Some are obvious. Others need examples:

#isalnum
print( "Copenhagen 2000".isalnum() ) # Output: False because of the space
print( "2000i".isalnum() ) # True

#isalpha()
print( "Iraq".isalpha() ) # Output: True
print( "ar_IQ".isalpha() ) # Output: False because of the underscore charachter

#isascii
print( "Hello World \xb6".isascii() ) # Output: false because \xb6 is a hex. character not an ascii
print( "Hello World".isascii() ) # Output: True

#islower
print( "hello world".islower() ) # Output: True

#isupper
print( "HELLO WORLD".isupper() ) # Output: True

#isspace
print( " ".isspace() ) # Output: True
print( "".isspace() ) # Output: False
print( "\t \n".isspace() ) # Output: True

#istitle
print( "hello world".istitle() ) # Output: False
print( "Hello World".istitle() ) # Output: True

The methods isdigit, isnumeric, and isdecimal all deal with numbers but differ in their Unicode classification. The distinction matters.
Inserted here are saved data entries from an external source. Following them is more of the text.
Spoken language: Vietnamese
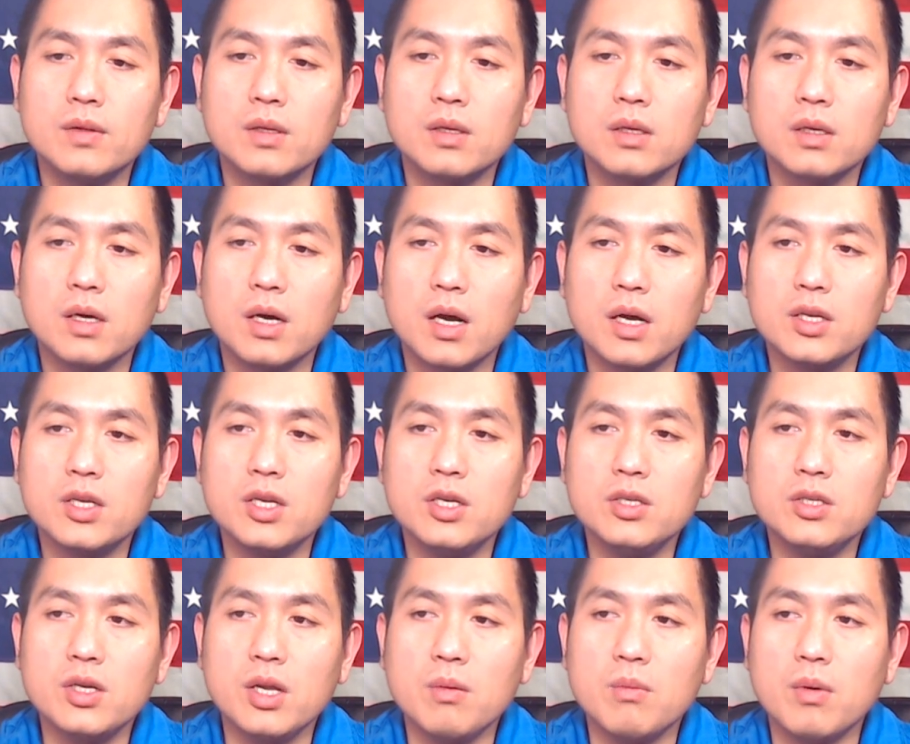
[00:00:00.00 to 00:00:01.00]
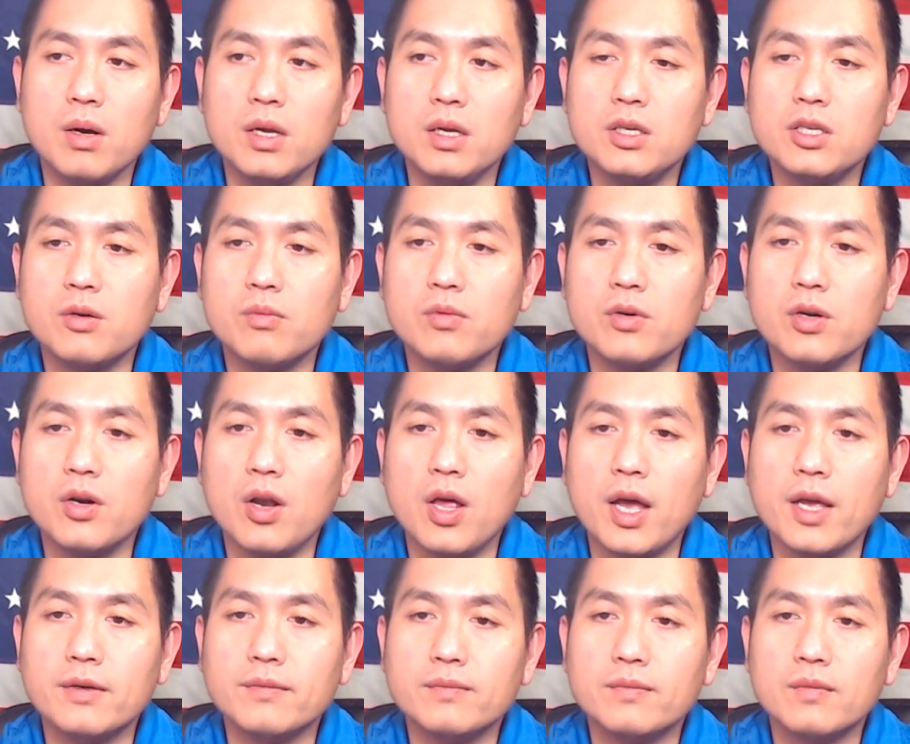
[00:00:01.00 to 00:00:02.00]
cái chính trị Mỹ trong tương lai
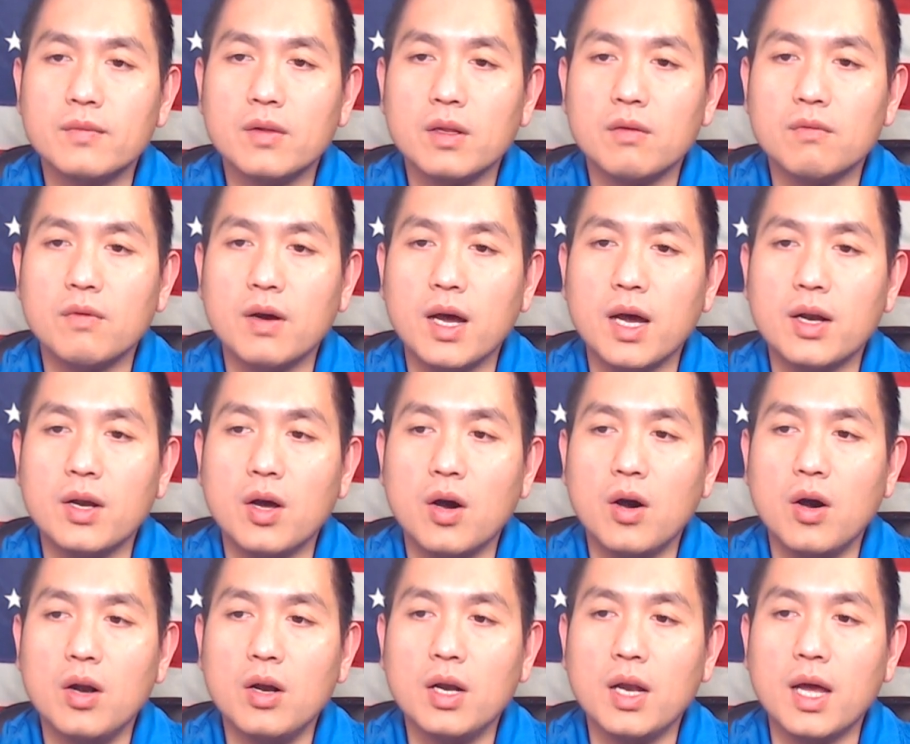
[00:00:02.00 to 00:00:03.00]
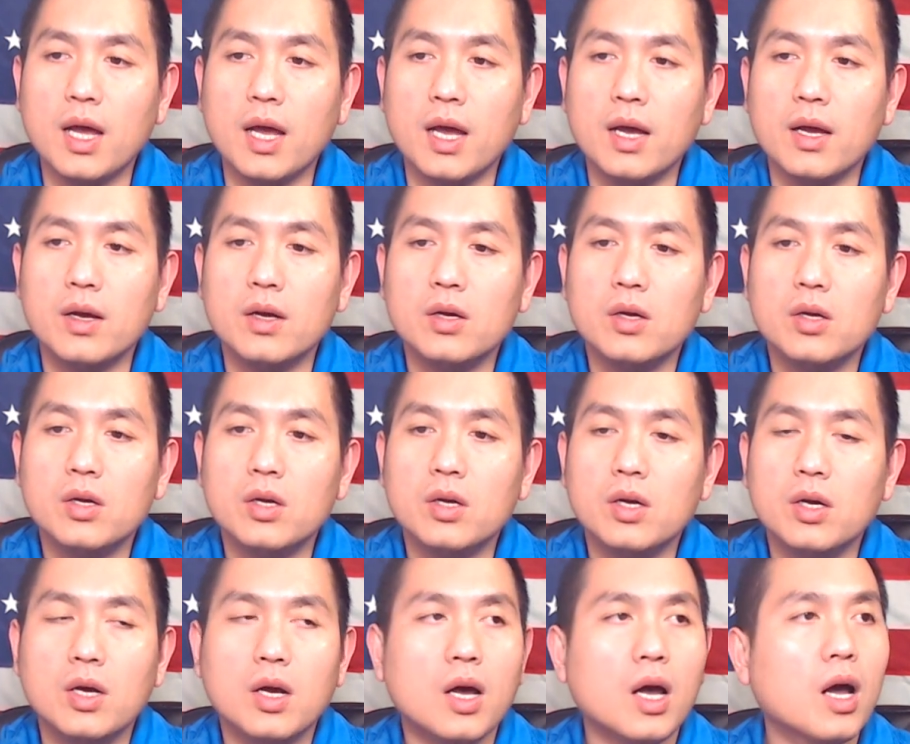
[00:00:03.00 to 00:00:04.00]
và đó là
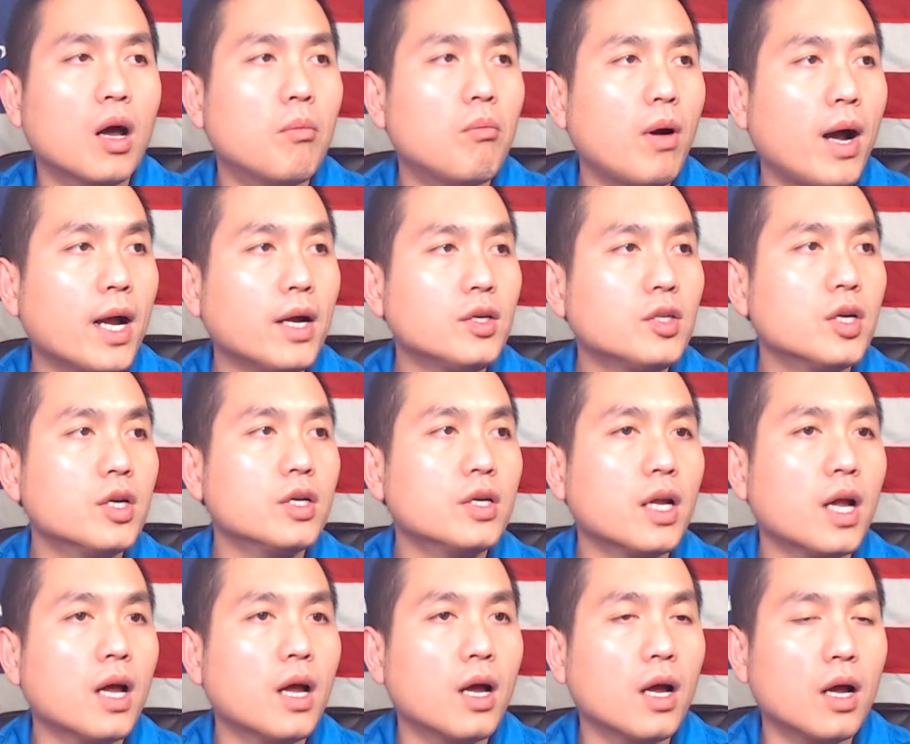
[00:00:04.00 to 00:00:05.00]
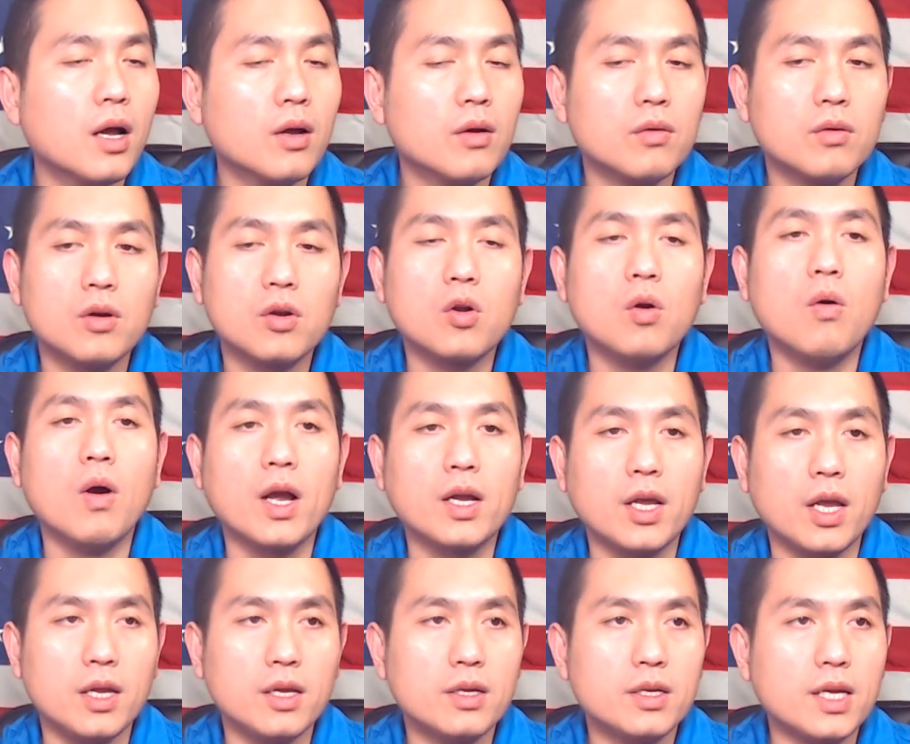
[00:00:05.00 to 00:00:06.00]
à, bản tin à, của Hoa
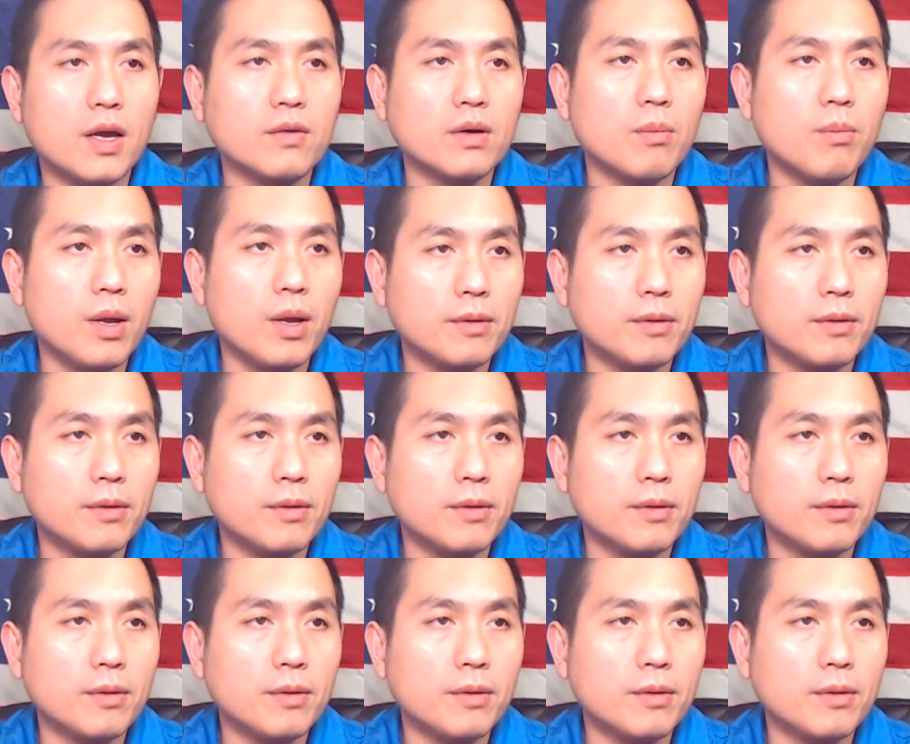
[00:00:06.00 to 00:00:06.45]
Kỳ. Chào tạm biệt.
isdecimal checks for standard decimal numbers (0-9 only):

print( "123".isdecimal() ) # Output: True
print( "-123".isdecimal() ) # Output: False
print( "¼".isdecimal() ) # Output: False
print( "١٢٣".isdecimal() ) # Output: False ١٢٣ is the 123 in Hindu numeric system

isnumeric checks for numbers in any Unicode numeric system:

#isnumeric
print( "123".isnumeric() ) # Output: True (Arabic numerals)
print( "١٢٣".isnumeric() ) # Output: True (Hindu numerals)
print( "۴۵۶".isnumeric() ) # Output: True (Farsi numerals)
print( "¼½".isnumeric() ) # Output: True
print( "四五六".isnumeric() ) # Output: True (Chinese numerals)

If you are building a multilingual application that handles different numeric systems, isnumeric is what you want.
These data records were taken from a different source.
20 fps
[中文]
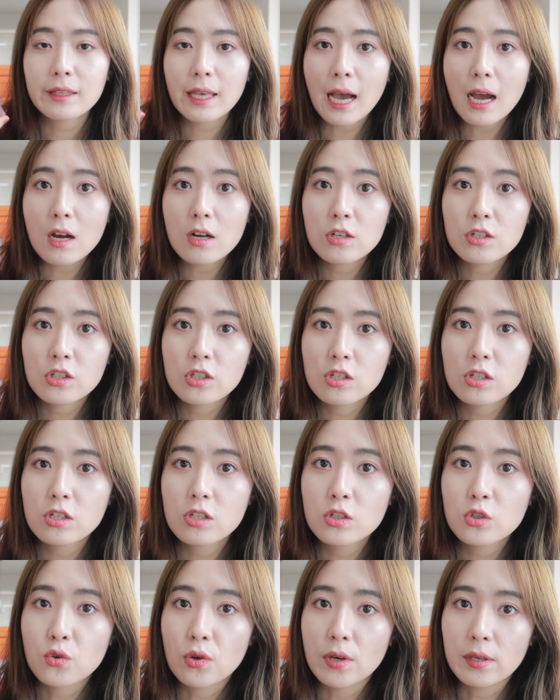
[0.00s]
第二
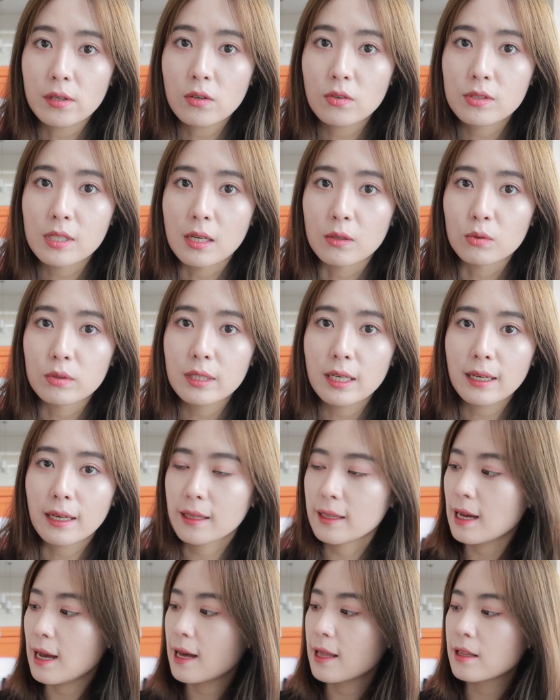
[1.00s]
支唇釉想推荐
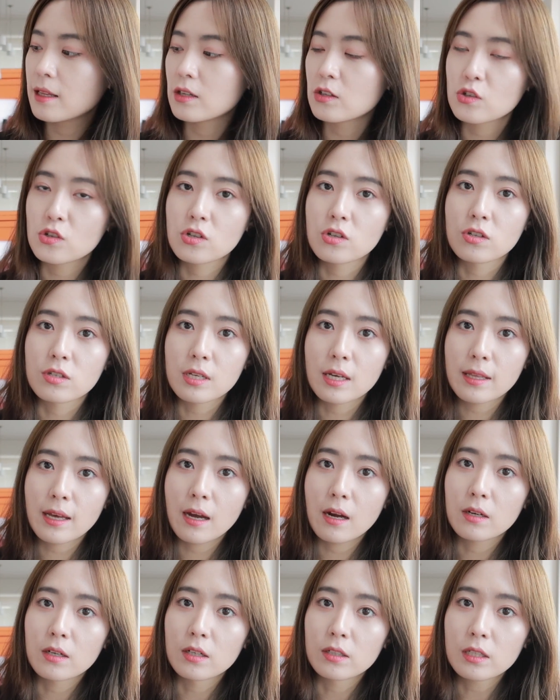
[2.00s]
给大家的是香奈
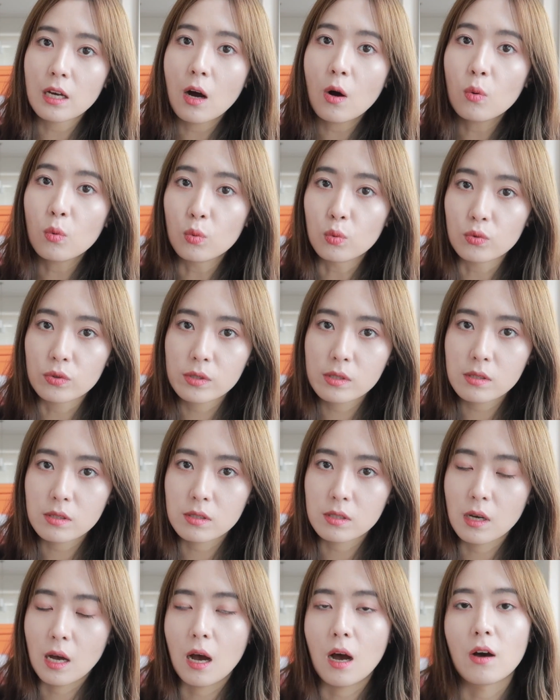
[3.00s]
儿的幺五四
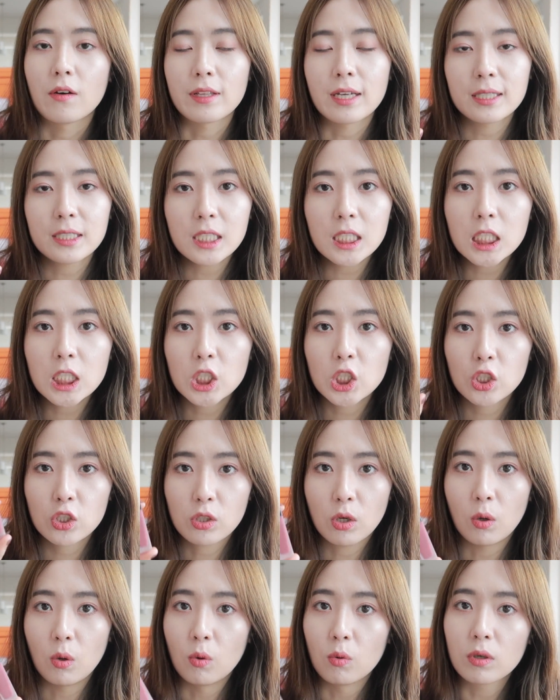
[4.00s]
四号，那这一支
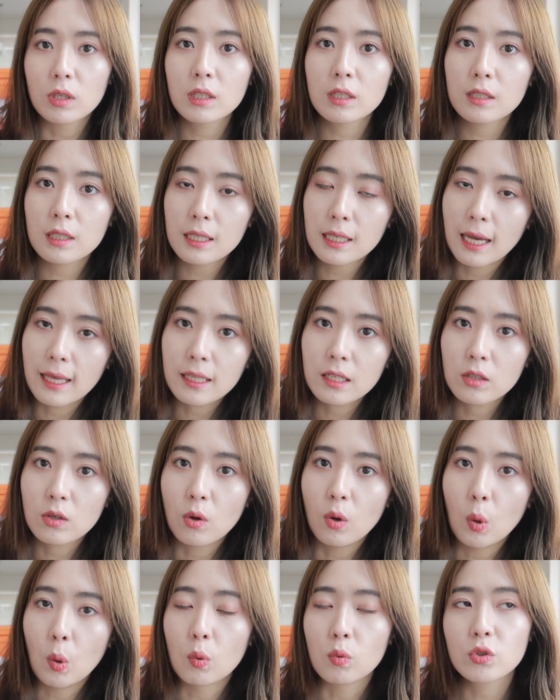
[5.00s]
口红跟刚才那个
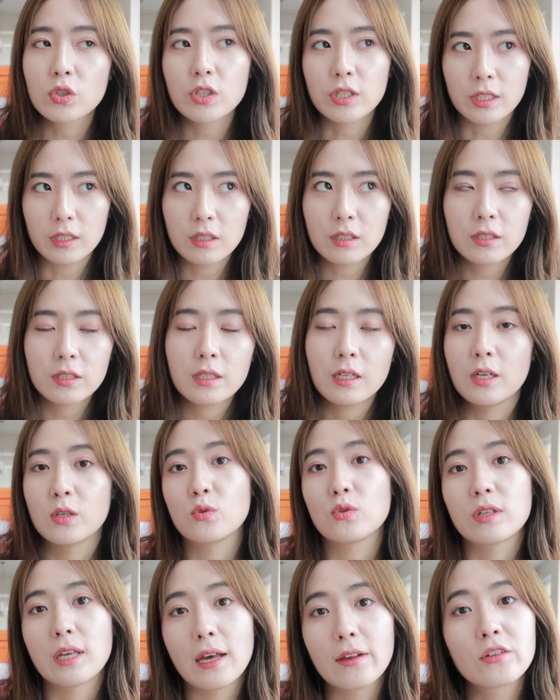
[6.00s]
口红是一个系列，
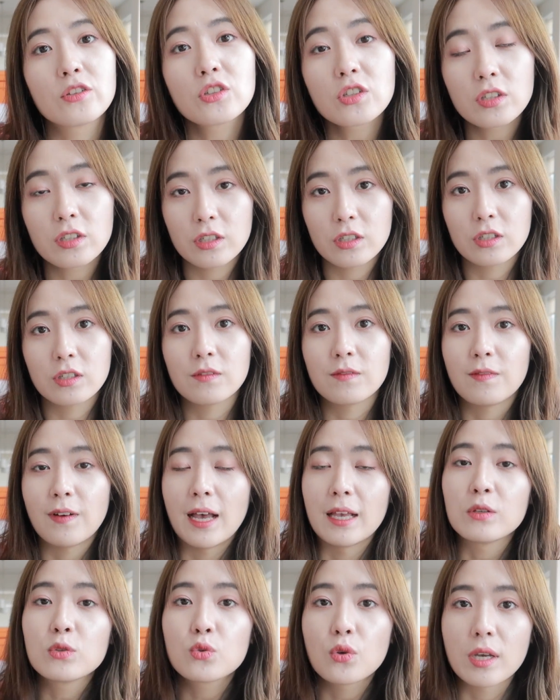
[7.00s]
所以它的质地是
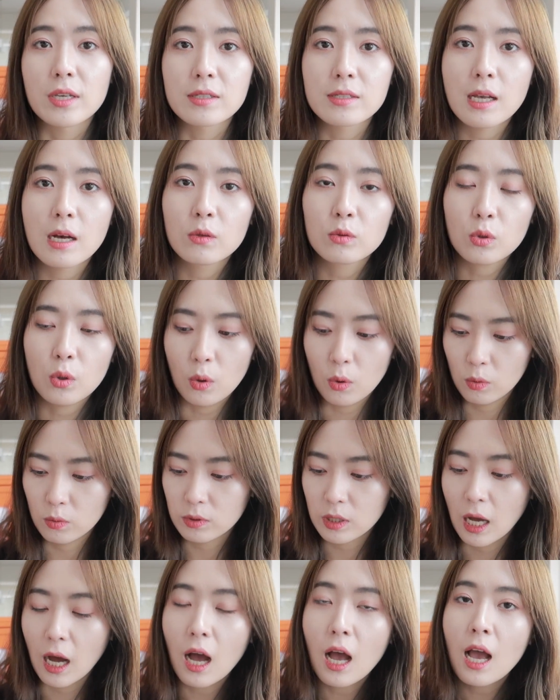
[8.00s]
完全相
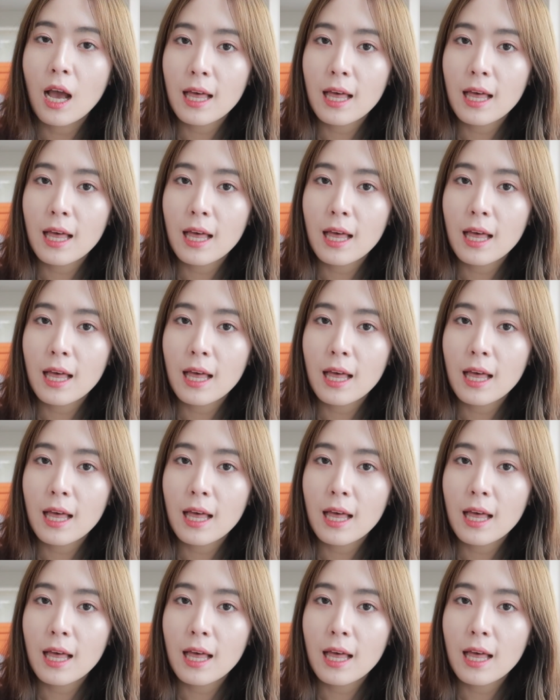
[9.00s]
同的。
More about numeric value in Unicode.

isdigit checks for decimal digits including typographic variants:

print( "①".isdigit() ) # Output: True
print( "⒈".isdigit() ) # Output: True
print( "¹".isdigit() ) # Output: True

More about numerals in Unicode.

isidentifier checks whether a string is a valid Python identifier. This is useful when you need to validate a variable name programmatically:

print( "hello".isidentifier() ) # Output: True
print( "123hello".isidentifier() ) # Output: False
print( "\t".isidentifier() ) # Output: False
print( "hello123".isidentifier() ) # Output: True

isprintable checks if every character in the string is printable. Printable characters include:

  • Letters from A-Z (Uppercase)
  • Letters from a-z (Lowercase)
  • Digits from 0-9
  • Punctuation characters ( !"#$%&'()*+, -./:;?@[]^_`{ | }~ )
  • Space.
print( "Hello World".isprintable() ) # Output: True
print( "أنا أتحدّث العربيّة".isprintable() ) # Output: True
print( "123".isprintable() ) #Output: True
print("Hello\nWorld".isprintable() ) # Output: False
print("Hello\r\tWorld".isprintable() ) # Output: False

Join a sequence of elements by a separator

join concatenates all items in a list, tuple, or set using a separator:

# All these statements produce A,B,C string
print( ",".join(["A", "B", "C"]) ) # Using lists
print( ",".join(("A", "B", "C")) ) # Using tuples
print( ",".join({"A", "B", "C"}) ) # Using dictionaries

Create a list from a given string using a separator

split breaks a string into a list using a separator:

# Output: ['Baghdad', ' Basra', ' Anbar', ' Erbil']
print( "Baghdad, Basra, Anbar, Erbil".split(",") )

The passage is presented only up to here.